- [DIRECTIONS]
A verbatim repeat of the lines below is required, with the pictures removed.

- [SOURCE MATERIAL]
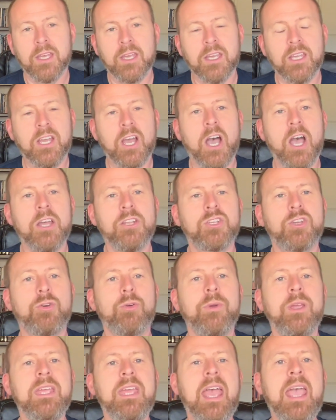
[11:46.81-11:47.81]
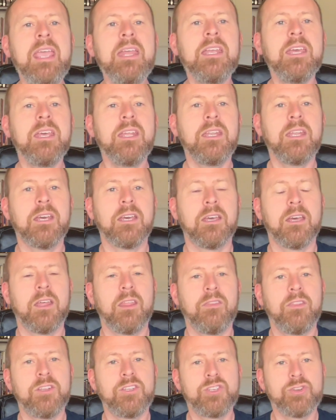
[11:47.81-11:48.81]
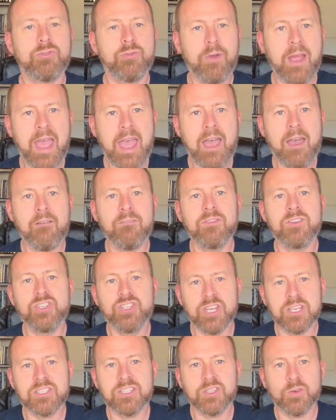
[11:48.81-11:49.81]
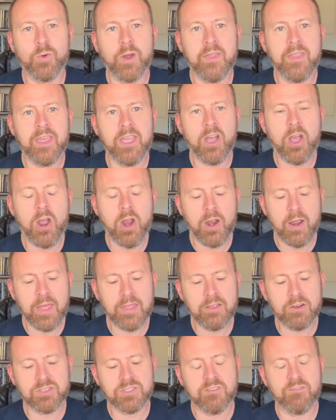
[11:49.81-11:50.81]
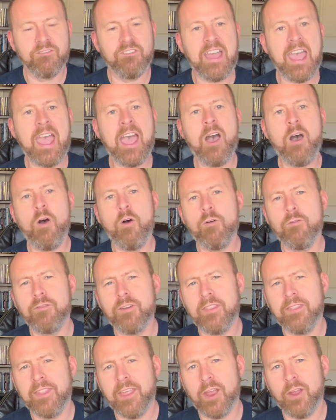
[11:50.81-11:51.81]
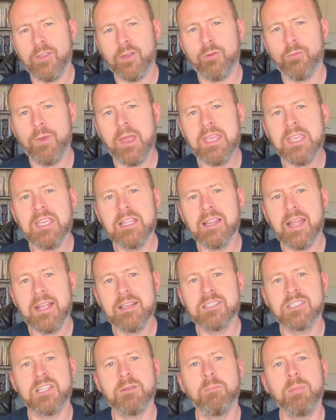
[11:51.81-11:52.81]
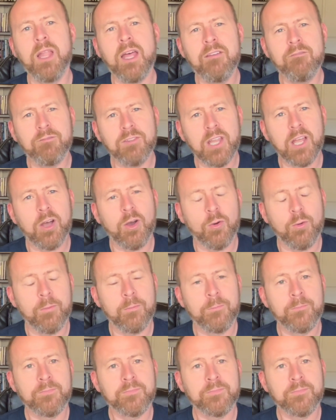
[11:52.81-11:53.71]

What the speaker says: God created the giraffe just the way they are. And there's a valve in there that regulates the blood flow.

- [EXERCISE RESPONSE]
[11:46.81-11:47.81]
[11:47.81-11:48.81]
[11:48.81-11:49.81]
[11:49.81-11:50.81]
[11:50.81-11:51.81]
[11:51.81-11:52.81]
[11:52.81-11:53.71]

What the speaker says: God created the giraffe just the way they are. And there's a valve in there that regulates the blood flow.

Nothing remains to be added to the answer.